Cette égalité jamais complètement réalisée, ces libertés, jamais définitivement acquises, doivent faire l’objet d’une vigilance constante, tant la tentation est grande de rogner les droits, en particulier ceux qui renvoient à la maîtrise par les femmes de leur corps et de leur sexualité, ainsi que l’atteste l’opposition, jamais éteinte en Europe, à l’avortement, pour ne prendre que cet exemple. Et la récente campagne des primaires dites « de la droite et du centre » en a donné une illustration en France.
Au lieu de figer l’émancipation des femmes dans une identité, il ne faut pas cesser d’affirmer son historicité. L’historiciser, c’est en effet la rendre possible pour d’autres. D’autres qui ont aussi à combattre leurs religions, leurs traditions, leurs enfermements, leur assignation à résidence. D’autres qui se battent depuis des décennies pour le droit à la subjectivité, à la singularité, à l’individualité. Et qui souvent, trop souvent, le font au risque de leur vie.

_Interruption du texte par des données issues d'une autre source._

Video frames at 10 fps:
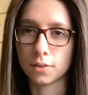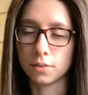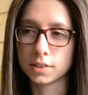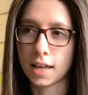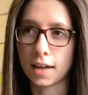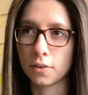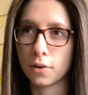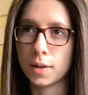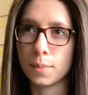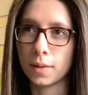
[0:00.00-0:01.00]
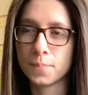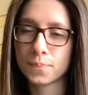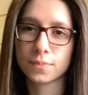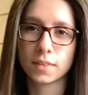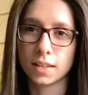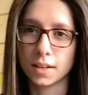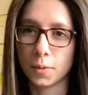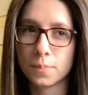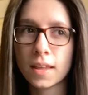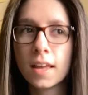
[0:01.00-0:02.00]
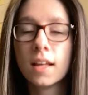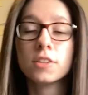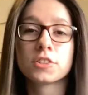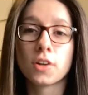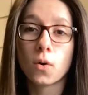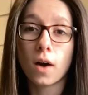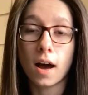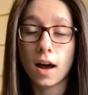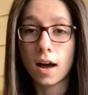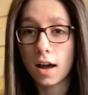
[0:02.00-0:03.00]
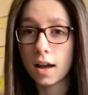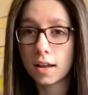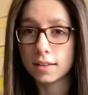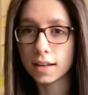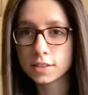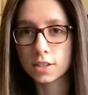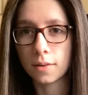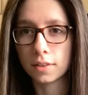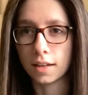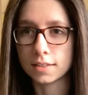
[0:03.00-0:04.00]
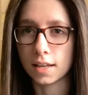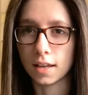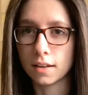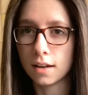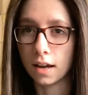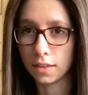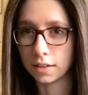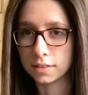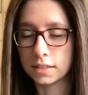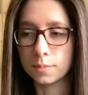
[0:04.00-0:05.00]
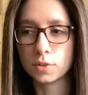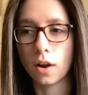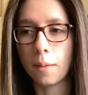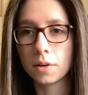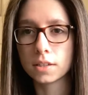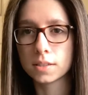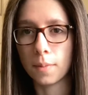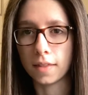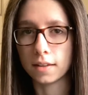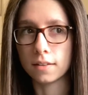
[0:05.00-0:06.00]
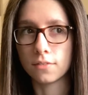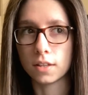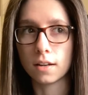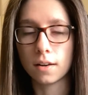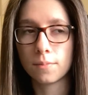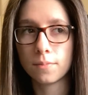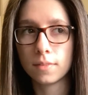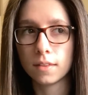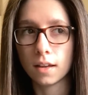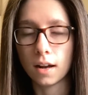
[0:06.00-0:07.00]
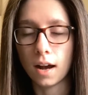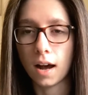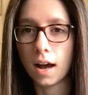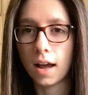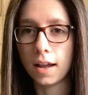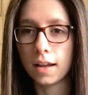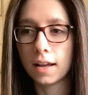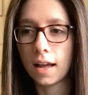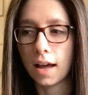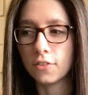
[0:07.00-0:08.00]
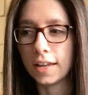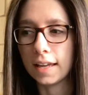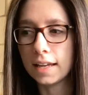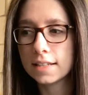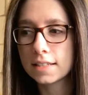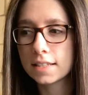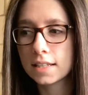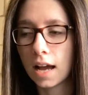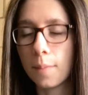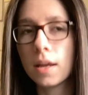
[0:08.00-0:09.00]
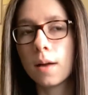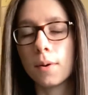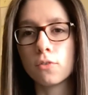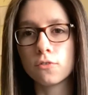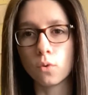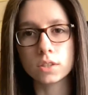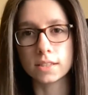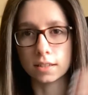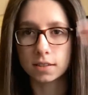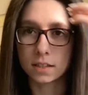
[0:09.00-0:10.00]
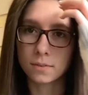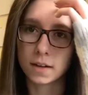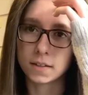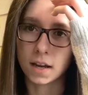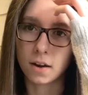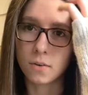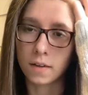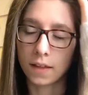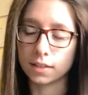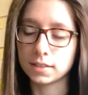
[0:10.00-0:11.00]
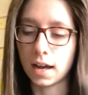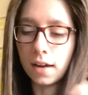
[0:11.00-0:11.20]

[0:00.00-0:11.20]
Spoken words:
goals category, but you know, so next year I would like to hit 1,000 subscribers by the end of the year. I'm at about 460 right now, and that's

Cette similitude des combats féministes porte un nom, elle s’appelle universalité. Dans ces temps d’essentialisation des différences que tant de voix se plaisent à proclamer, il faut prôner sans vaciller l’universel. Et oser dire qu’aujourd’hui s’en revendiquer est subversif. Il faut le défendre contre lui-même, contre ses mensonges, lorsque le particulier prend sa figure, par exemple le suffrage masculin se donnant pour universel.

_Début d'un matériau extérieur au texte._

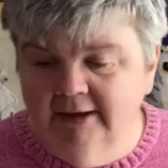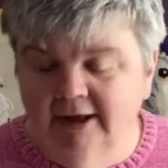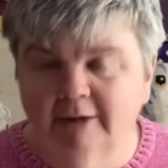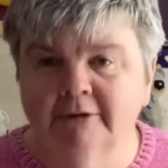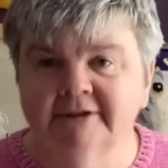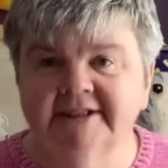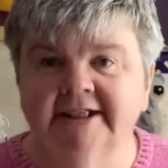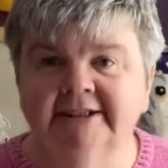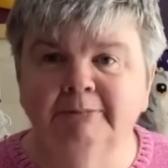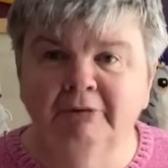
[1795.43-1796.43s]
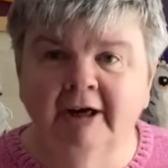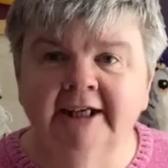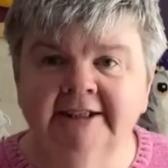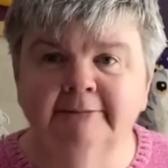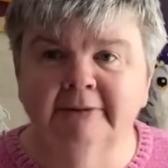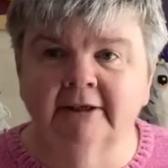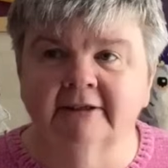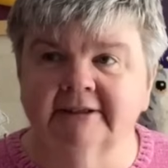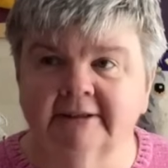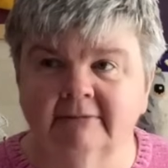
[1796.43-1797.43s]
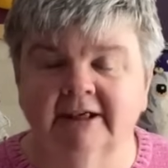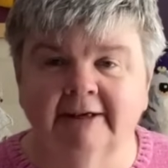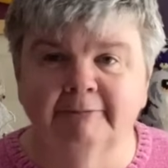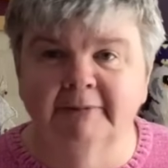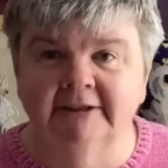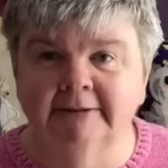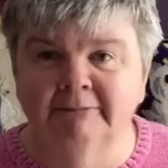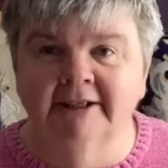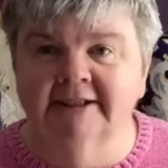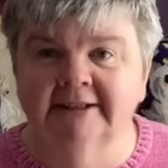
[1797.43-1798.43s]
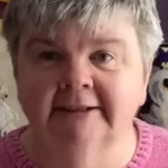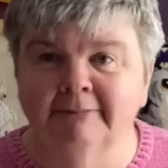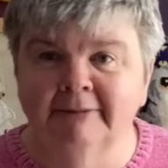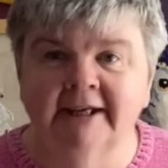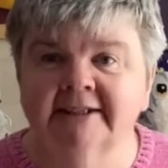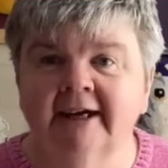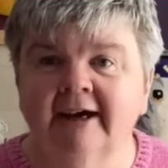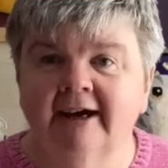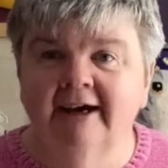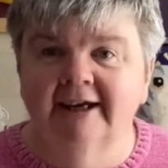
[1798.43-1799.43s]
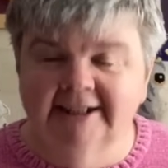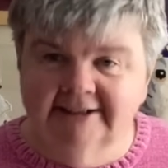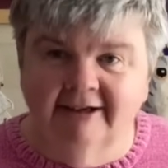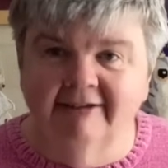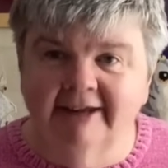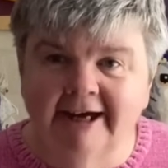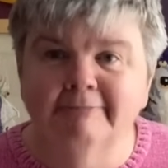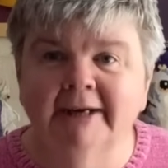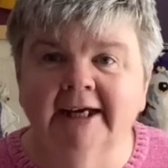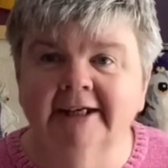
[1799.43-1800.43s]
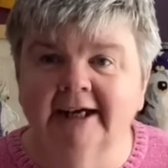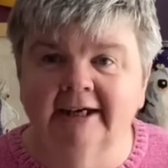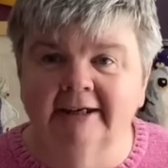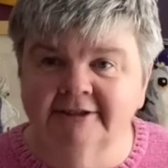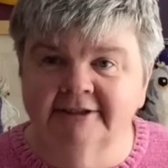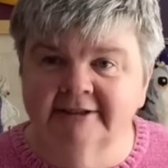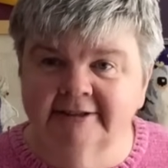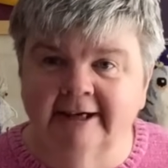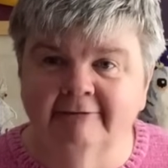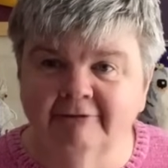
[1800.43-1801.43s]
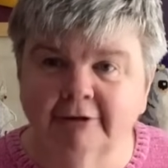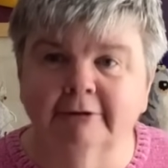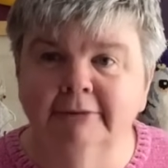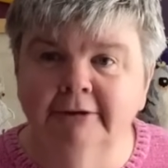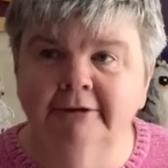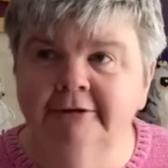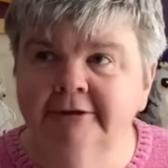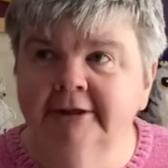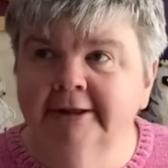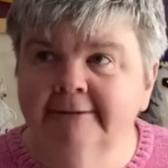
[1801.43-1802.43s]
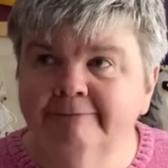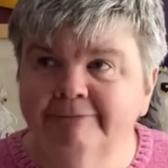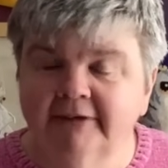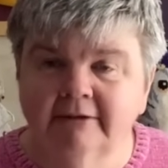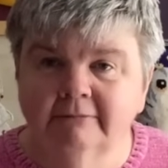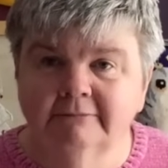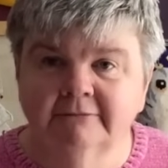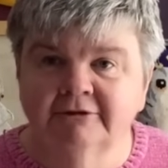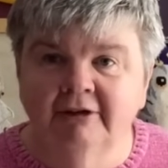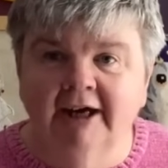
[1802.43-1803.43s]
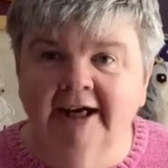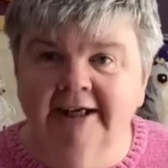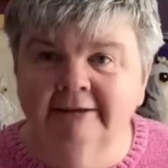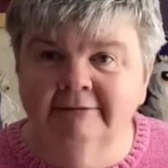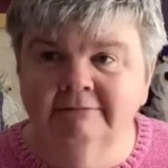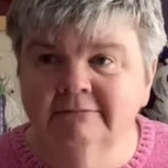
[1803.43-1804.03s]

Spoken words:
I won't say depressed, because I have been depressed in the past, and it's not that bad. I just have a low mood, crying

Mais en dénoncer la particularité n’est pas le récuser, c’est en élargir le contenu. L’universel des droits des femmes n’est pas l’autre nom de l’Occident ou de son hégémonie. Universel ne signifie pas que le chemin de l’émancipation est identique pour toutes les femmes, mais que des principes et des droits valent pour toutes.
Si tel n’était pas le cas, au nom de quoi dénoncer la barbarie totalitaire contre les femmes qui dépasse les pays, les religions, les cultures : ainsi les enlèvements, séquestrations, viols, assassinats de filles par Boko Haram au Nigéria, les mariages précoces et forcés de fillettes dans plusieurs pays d’Asie et d’Afrique, le viol systématique des femmes au nom, comme pendant la guerre dans l’ex Yougoslavie, de l’épuration ethnique, ou d’un dieu qui le commanderait, comme le pratiquent des combattants de l’état islamique en Irak, les viols de mères devant leurs enfants, de filles devant leurs parents, les vagins lacérés au rasoir, ou brulés à la soude caustique, ou déchiquetés par une balle tirée à bout portant comme en République démocratique du Congo. Ou plus près de nous et de manière moins tragique les multiples facettes de ce qu’il faut encore appeler la domination masculine.
La liberté, l’égalité, les droits, les émancipations ne sont pas des marquages identitaires, ils ne séparent pas l’Occident d’un autre monde qui ne saurait les entendre. En Occident aussi, beaucoup y sont, hélas, sourds. Ailleurs, sont nombreux ceux, notamment de religion ou de culture musulmane, qui les adoptent, car il y va de l’humanité et de la dignité de leur existence, de l’idée qu’ils s’en font.